**What is needed**. Repeat the entries without change, omitting the pictures.

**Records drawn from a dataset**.
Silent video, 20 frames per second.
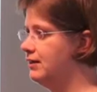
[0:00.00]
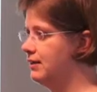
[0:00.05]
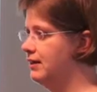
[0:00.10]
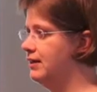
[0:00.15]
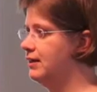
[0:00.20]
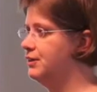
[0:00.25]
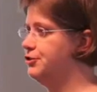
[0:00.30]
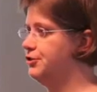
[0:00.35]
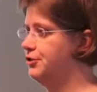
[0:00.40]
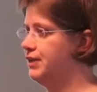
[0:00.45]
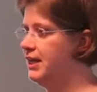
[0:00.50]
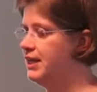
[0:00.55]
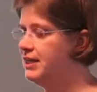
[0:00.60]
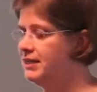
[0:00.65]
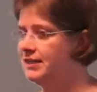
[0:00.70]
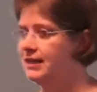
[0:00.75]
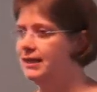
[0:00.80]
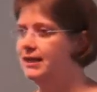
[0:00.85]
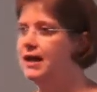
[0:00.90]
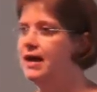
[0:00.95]
in
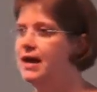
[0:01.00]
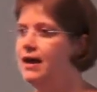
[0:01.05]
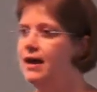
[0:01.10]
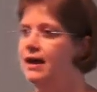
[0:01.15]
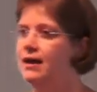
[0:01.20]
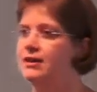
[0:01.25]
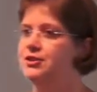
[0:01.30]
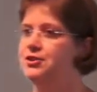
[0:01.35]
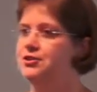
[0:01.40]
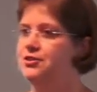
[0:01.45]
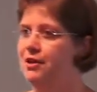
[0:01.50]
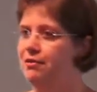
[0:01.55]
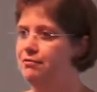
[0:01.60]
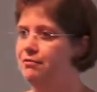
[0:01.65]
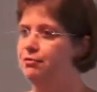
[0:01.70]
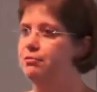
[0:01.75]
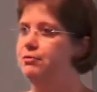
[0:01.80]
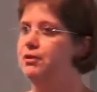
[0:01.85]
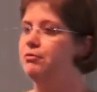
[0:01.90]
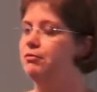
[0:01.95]
education, and
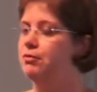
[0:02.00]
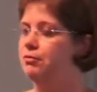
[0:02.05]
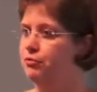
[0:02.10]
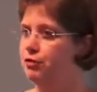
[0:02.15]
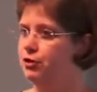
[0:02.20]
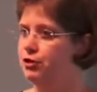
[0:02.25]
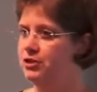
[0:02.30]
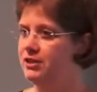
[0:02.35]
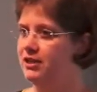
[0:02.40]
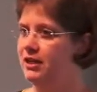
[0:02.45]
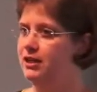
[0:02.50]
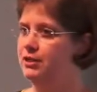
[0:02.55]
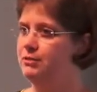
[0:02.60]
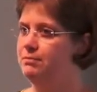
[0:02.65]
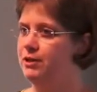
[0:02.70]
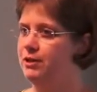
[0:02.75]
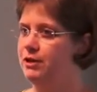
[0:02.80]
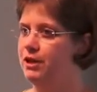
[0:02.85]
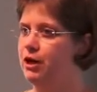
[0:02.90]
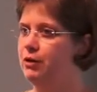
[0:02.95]
therefore we reversed that.
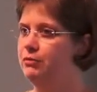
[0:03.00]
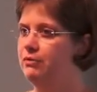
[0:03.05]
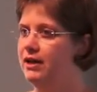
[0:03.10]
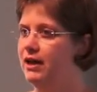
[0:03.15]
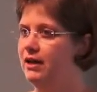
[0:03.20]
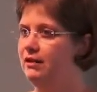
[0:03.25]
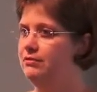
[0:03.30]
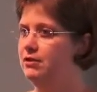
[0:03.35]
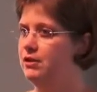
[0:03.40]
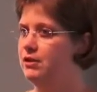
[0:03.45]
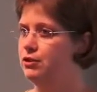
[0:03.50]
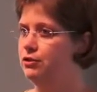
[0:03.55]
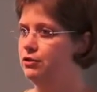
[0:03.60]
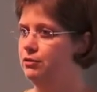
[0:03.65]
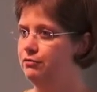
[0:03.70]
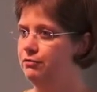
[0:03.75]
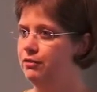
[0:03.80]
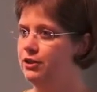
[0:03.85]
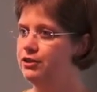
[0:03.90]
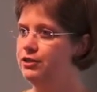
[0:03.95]
But now we have this new
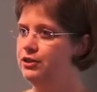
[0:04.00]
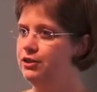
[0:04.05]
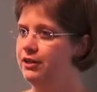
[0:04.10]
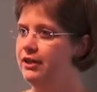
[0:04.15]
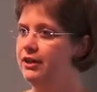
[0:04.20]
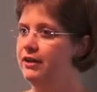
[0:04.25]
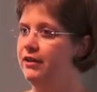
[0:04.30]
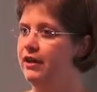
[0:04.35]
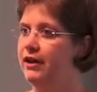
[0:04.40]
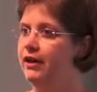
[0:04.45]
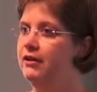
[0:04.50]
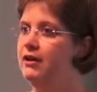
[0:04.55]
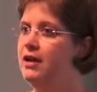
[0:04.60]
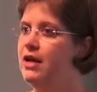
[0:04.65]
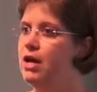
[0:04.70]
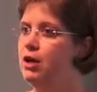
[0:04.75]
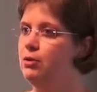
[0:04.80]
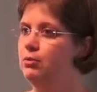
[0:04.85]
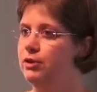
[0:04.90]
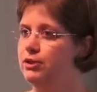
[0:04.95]
feature in there,
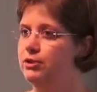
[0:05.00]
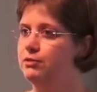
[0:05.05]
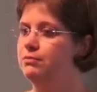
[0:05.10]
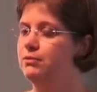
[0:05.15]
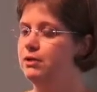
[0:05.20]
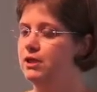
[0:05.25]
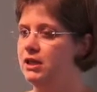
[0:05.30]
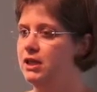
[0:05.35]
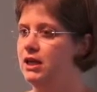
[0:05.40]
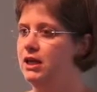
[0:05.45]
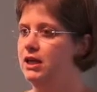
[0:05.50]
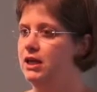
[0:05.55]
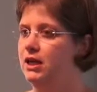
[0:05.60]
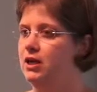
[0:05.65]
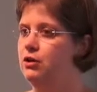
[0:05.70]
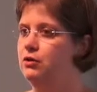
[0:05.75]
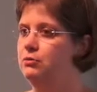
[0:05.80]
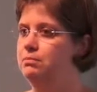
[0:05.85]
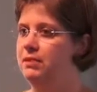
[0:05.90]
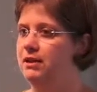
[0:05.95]
which will
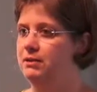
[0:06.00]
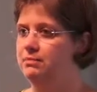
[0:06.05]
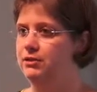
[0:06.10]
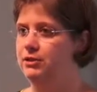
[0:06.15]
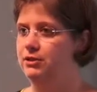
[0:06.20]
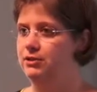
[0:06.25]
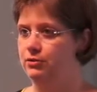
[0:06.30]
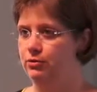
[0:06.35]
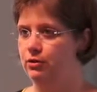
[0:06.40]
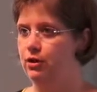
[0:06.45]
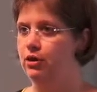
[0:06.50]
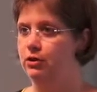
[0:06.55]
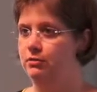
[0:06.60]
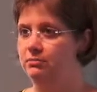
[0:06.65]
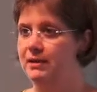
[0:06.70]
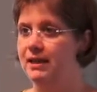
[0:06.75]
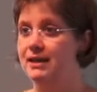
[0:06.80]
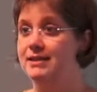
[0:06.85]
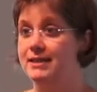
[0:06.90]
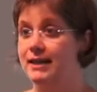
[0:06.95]
allow people to, or
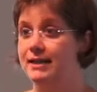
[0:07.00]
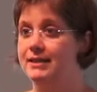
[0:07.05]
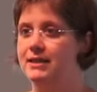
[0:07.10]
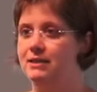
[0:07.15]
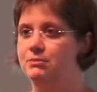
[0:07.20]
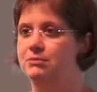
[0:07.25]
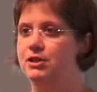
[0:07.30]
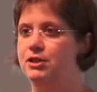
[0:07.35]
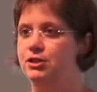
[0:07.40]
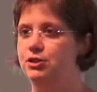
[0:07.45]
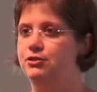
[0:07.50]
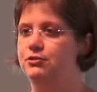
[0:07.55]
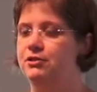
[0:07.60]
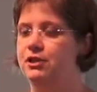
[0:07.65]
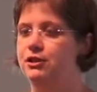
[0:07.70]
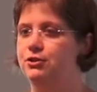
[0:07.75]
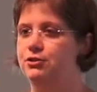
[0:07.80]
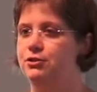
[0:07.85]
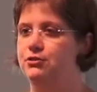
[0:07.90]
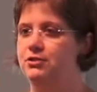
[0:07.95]
a site
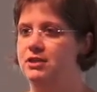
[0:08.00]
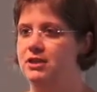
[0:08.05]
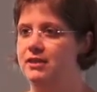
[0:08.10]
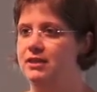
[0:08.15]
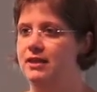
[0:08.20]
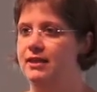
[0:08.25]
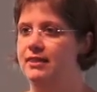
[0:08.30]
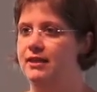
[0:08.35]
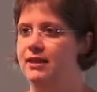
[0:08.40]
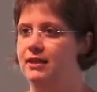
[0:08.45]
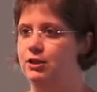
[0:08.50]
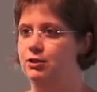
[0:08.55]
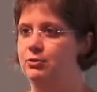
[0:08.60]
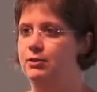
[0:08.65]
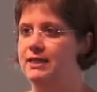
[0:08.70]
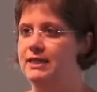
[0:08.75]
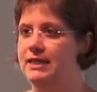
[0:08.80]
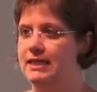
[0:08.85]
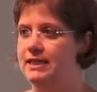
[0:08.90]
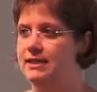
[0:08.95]
administrator to decide that
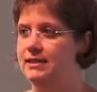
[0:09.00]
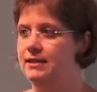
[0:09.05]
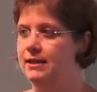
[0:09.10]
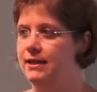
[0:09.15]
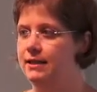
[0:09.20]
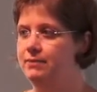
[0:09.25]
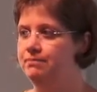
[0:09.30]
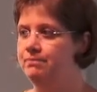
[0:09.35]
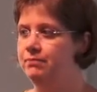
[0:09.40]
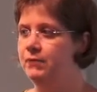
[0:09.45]
quite easily.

**Written answer**.
Silent video, 20 frames per second.
[0:00.00]
[0:00.05]
[0:00.10]
[0:00.15]
[0:00.20]
[0:00.25]
[0:00.30]
[0:00.35]
[0:00.40]
[0:00.45]
[0:00.50]
[0:00.55]
[0:00.60]
[0:00.65]
[0:00.70]
[0:00.75]
[0:00.80]
[0:00.85]
[0:00.90]
[0:00.95]
in
[0:01.00]
[0:01.05]
[0:01.10]
[0:01.15]
[0:01.20]
[0:01.25]
[0:01.30]
[0:01.35]
[0:01.40]
[0:01.45]
[0:01.50]
[0:01.55]
[0:01.60]
[0:01.65]
[0:01.70]
[0:01.75]
[0:01.80]
[0:01.85]
[0:01.90]
[0:01.95]
education, and
[0:02.00]
[0:02.05]
[0:02.10]
[0:02.15]
[0:02.20]
[0:02.25]
[0:02.30]
[0:02.35]
[0:02.40]
[0:02.45]
[0:02.50]
[0:02.55]
[0:02.60]
[0:02.65]
[0:02.70]
[0:02.75]
[0:02.80]
[0:02.85]
[0:02.90]
[0:02.95]
therefore we reversed that.
[0:03.00]
[0:03.05]
[0:03.10]
[0:03.15]
[0:03.20]
[0:03.25]
[0:03.30]
[0:03.35]
[0:03.40]
[0:03.45]
[0:03.50]
[0:03.55]
[0:03.60]
[0:03.65]
[0:03.70]
[0:03.75]
[0:03.80]
[0:03.85]
[0:03.90]
[0:03.95]
But now we have this new
[0:04.00]
[0:04.05]
[0:04.10]
[0:04.15]
[0:04.20]
[0:04.25]
[0:04.30]
[0:04.35]
[0:04.40]
[0:04.45]
[0:04.50]
[0:04.55]
[0:04.60]
[0:04.65]
[0:04.70]
[0:04.75]
[0:04.80]
[0:04.85]
[0:04.90]
[0:04.95]
feature in there,
[0:05.00]
[0:05.05]
[0:05.10]
[0:05.15]
[0:05.20]
[0:05.25]
[0:05.30]
[0:05.35]
[0:05.40]
[0:05.45]
[0:05.50]
[0:05.55]
[0:05.60]
[0:05.65]
[0:05.70]
[0:05.75]
[0:05.80]
[0:05.85]
[0:05.90]
[0:05.95]
which will
[0:06.00]
[0:06.05]
[0:06.10]
[0:06.15]
[0:06.20]
[0:06.25]
[0:06.30]
[0:06.35]
[0:06.40]
[0:06.45]
[0:06.50]
[0:06.55]
[0:06.60]
[0:06.65]
[0:06.70]
[0:06.75]
[0:06.80]
[0:06.85]
[0:06.90]
[0:06.95]
allow people to, or
[0:07.00]
[0:07.05]
[0:07.10]
[0:07.15]
[0:07.20]
[0:07.25]
[0:07.30]
[0:07.35]
[0:07.40]
[0:07.45]
[0:07.50]
[0:07.55]
[0:07.60]
[0:07.65]
[0:07.70]
[0:07.75]
[0:07.80]
[0:07.85]
[0:07.90]
[0:07.95]
a site
[0:08.00]
[0:08.05]
[0:08.10]
[0:08.15]
[0:08.20]
[0:08.25]
[0:08.30]
[0:08.35]
[0:08.40]
[0:08.45]
[0:08.50]
[0:08.55]
[0:08.60]
[0:08.65]
[0:08.70]
[0:08.75]
[0:08.80]
[0:08.85]
[0:08.90]
[0:08.95]
administrator to decide that
[0:09.00]
[0:09.05]
[0:09.10]
[0:09.15]
[0:09.20]
[0:09.25]
[0:09.30]
[0:09.35]
[0:09.40]
[0:09.45]
quite easily.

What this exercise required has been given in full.